Take the lines in the listing below from the line with "[0:00.60-0:01.20]" up to and including the line with "Lip reading: There" and set them down exactly, skipping pictures and adding nothing.

Recorded data:
----------
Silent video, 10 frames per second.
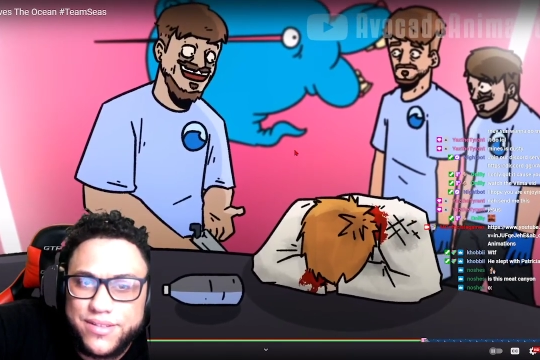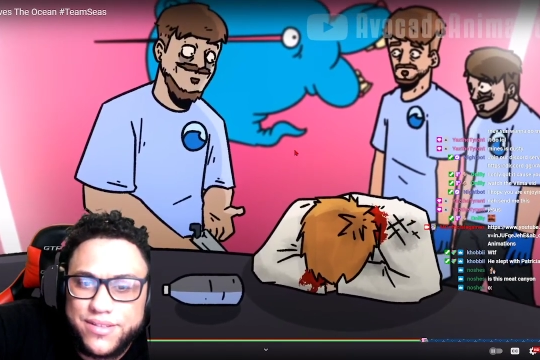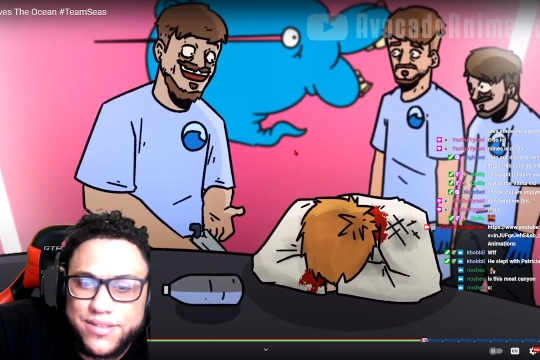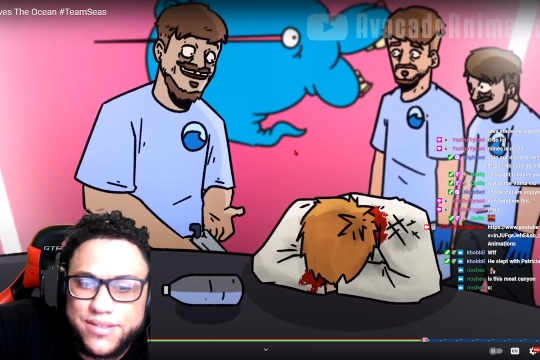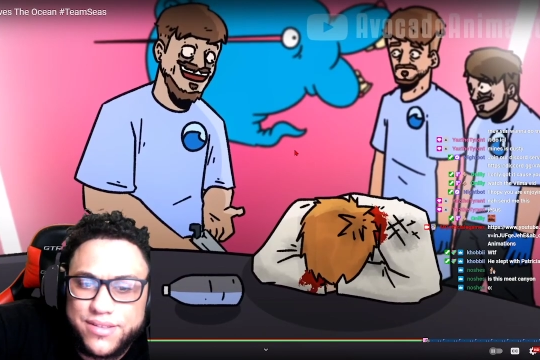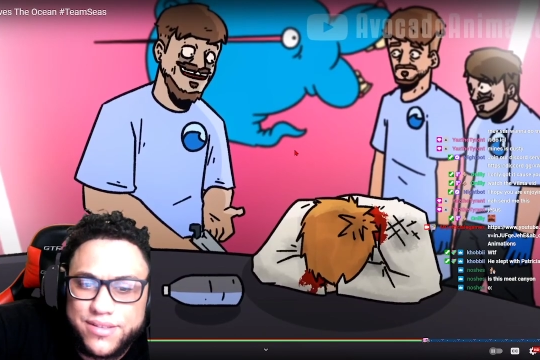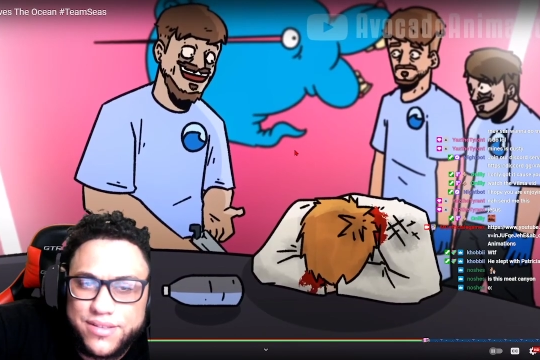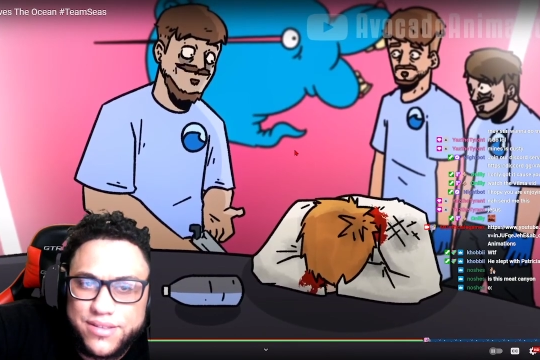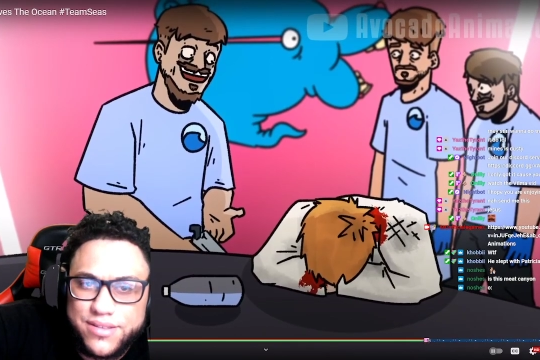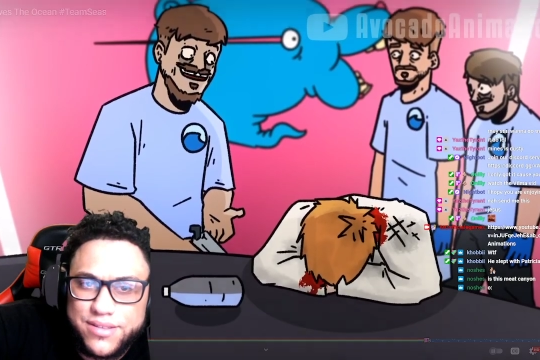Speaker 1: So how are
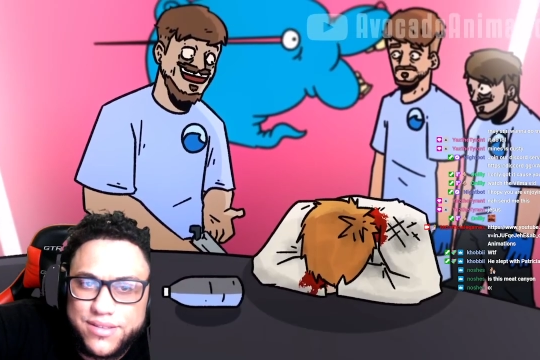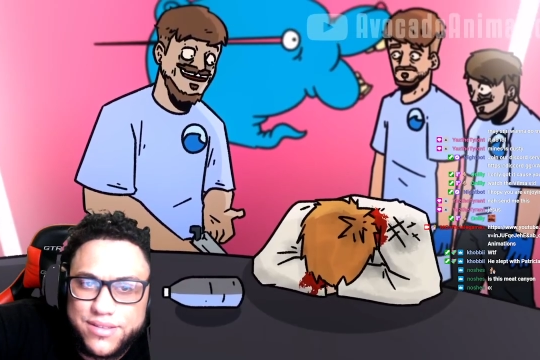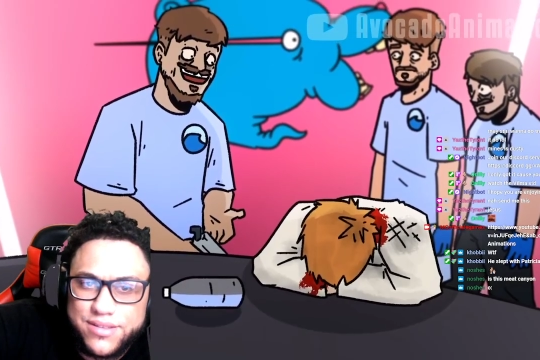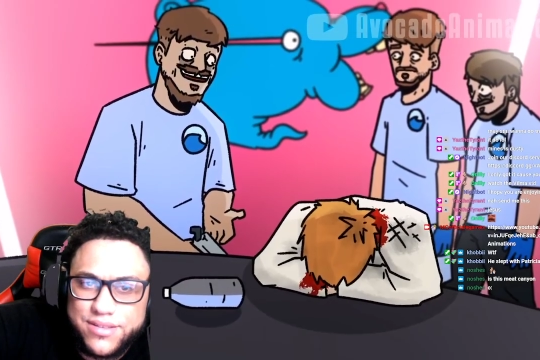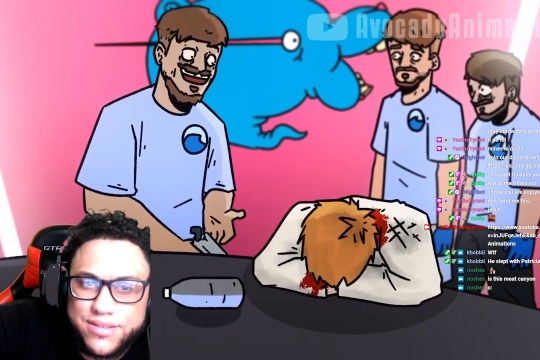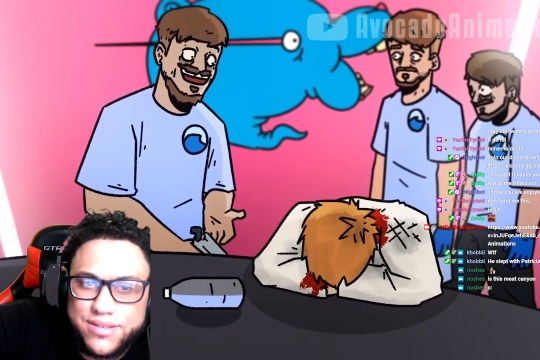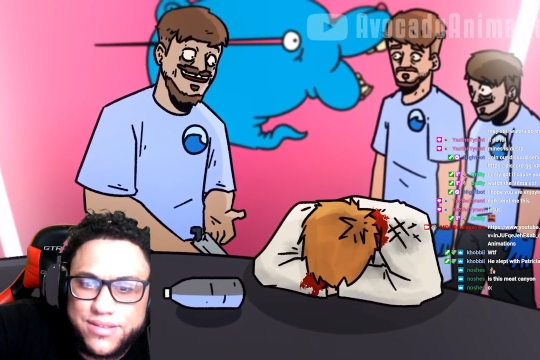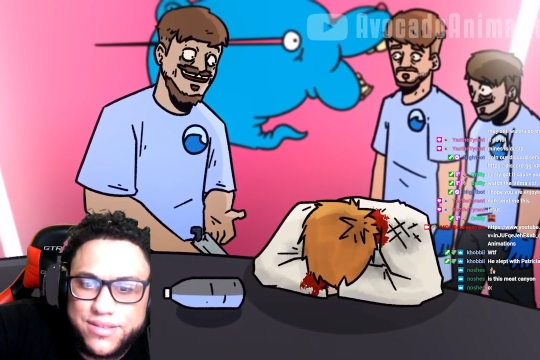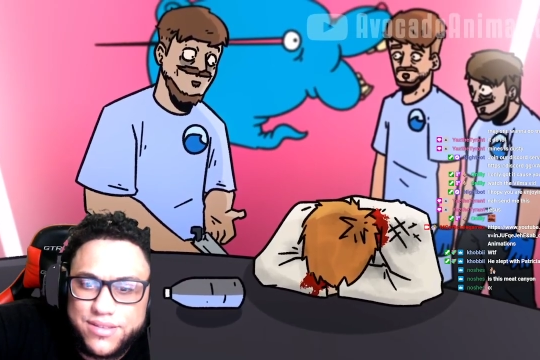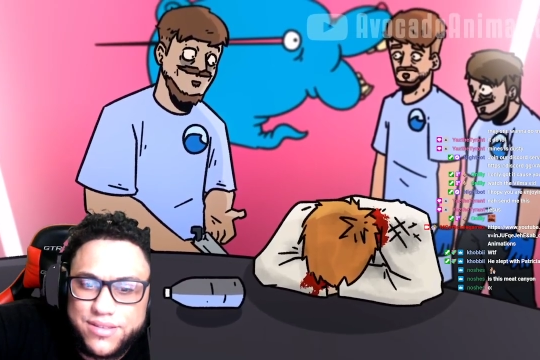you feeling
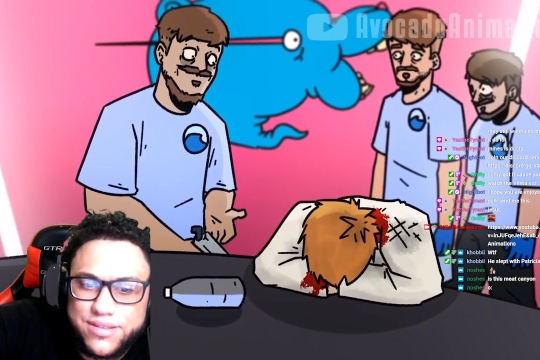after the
----------
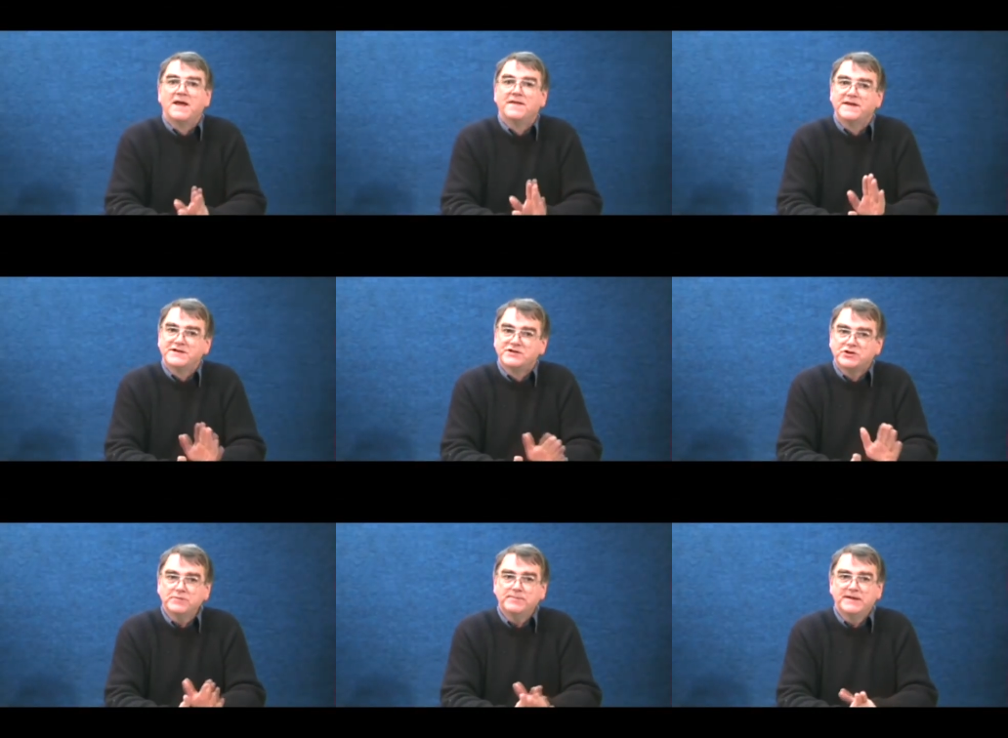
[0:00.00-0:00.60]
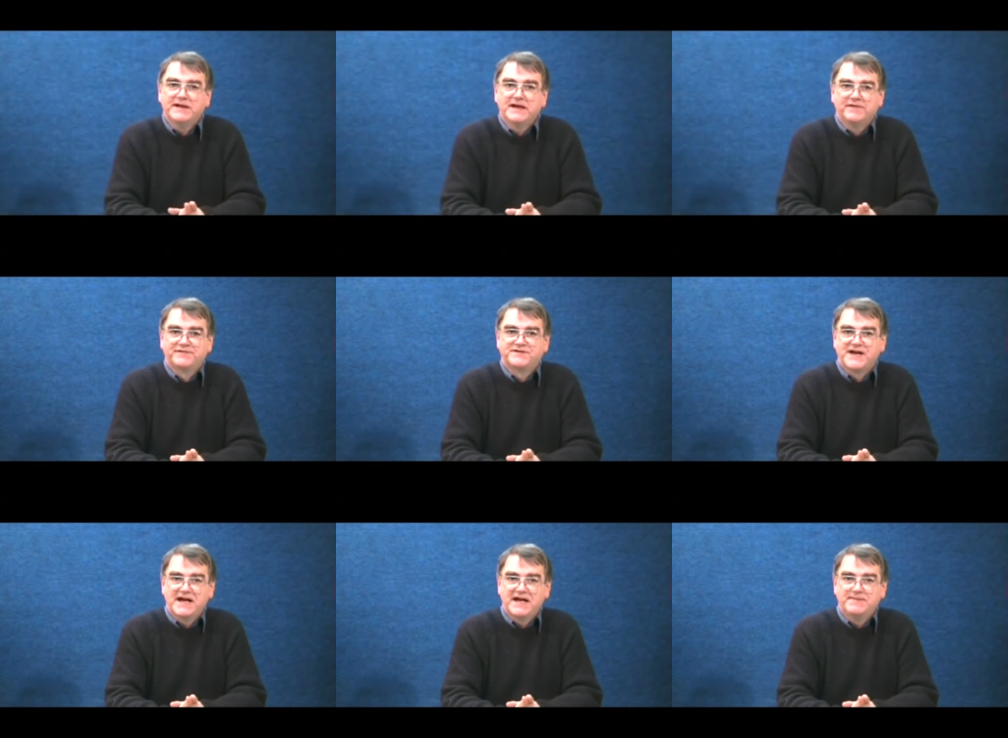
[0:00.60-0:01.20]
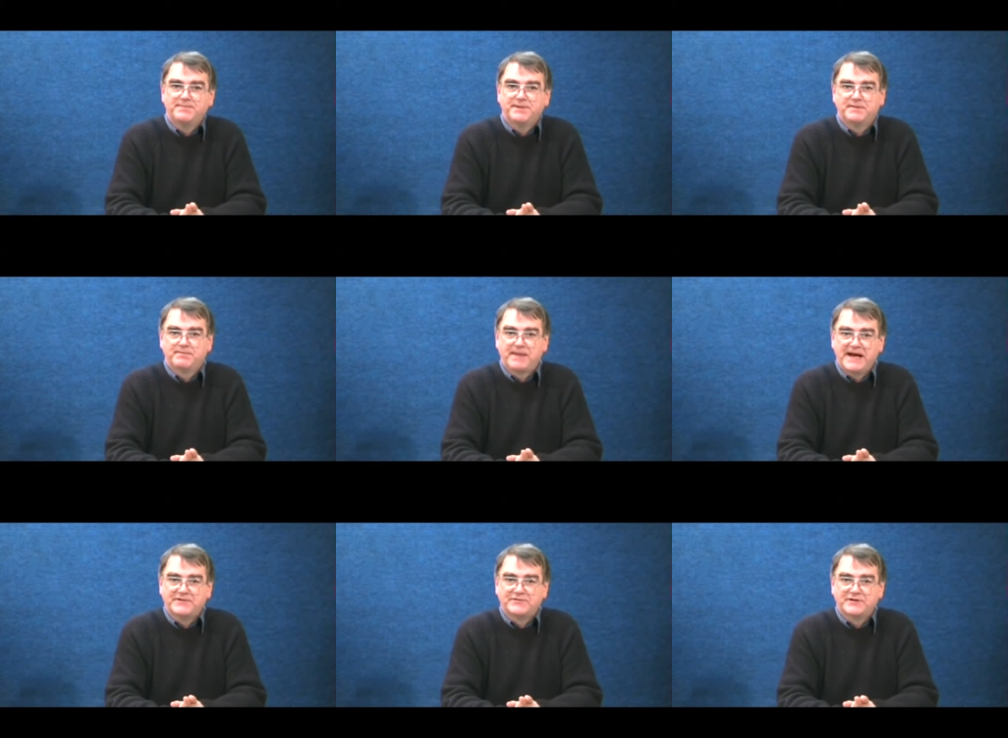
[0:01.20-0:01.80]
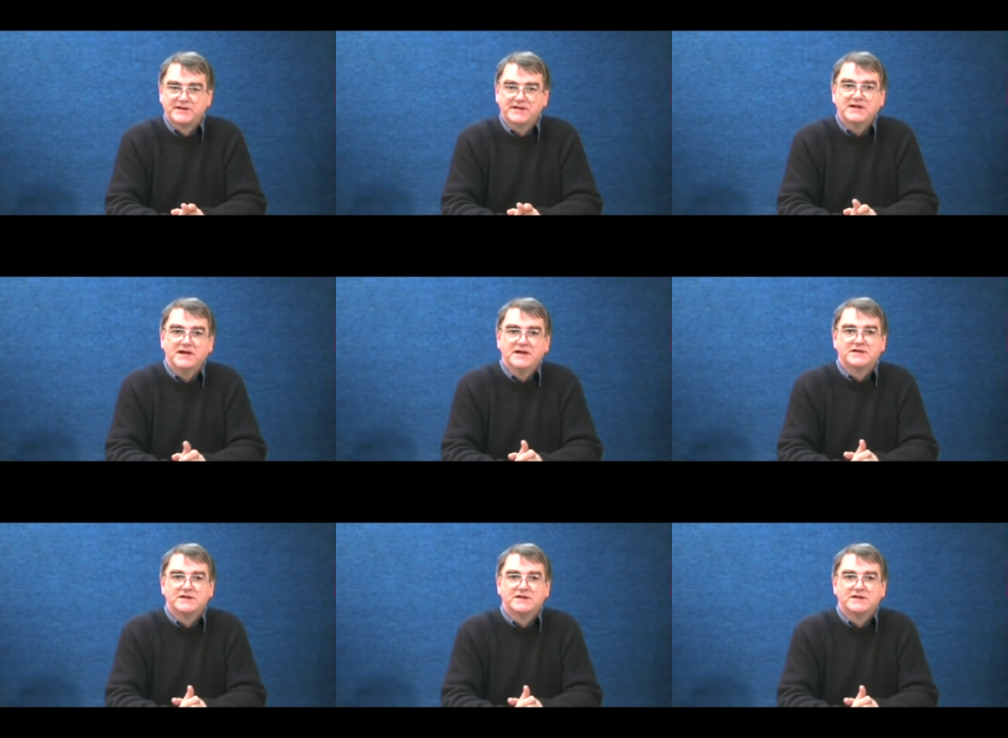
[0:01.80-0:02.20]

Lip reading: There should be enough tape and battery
----------
Task output:
[0:00.60-0:01.20]
[0:01.20-0:01.80]
[0:01.80-0:02.20]

Lip reading: There should be enough tape and battery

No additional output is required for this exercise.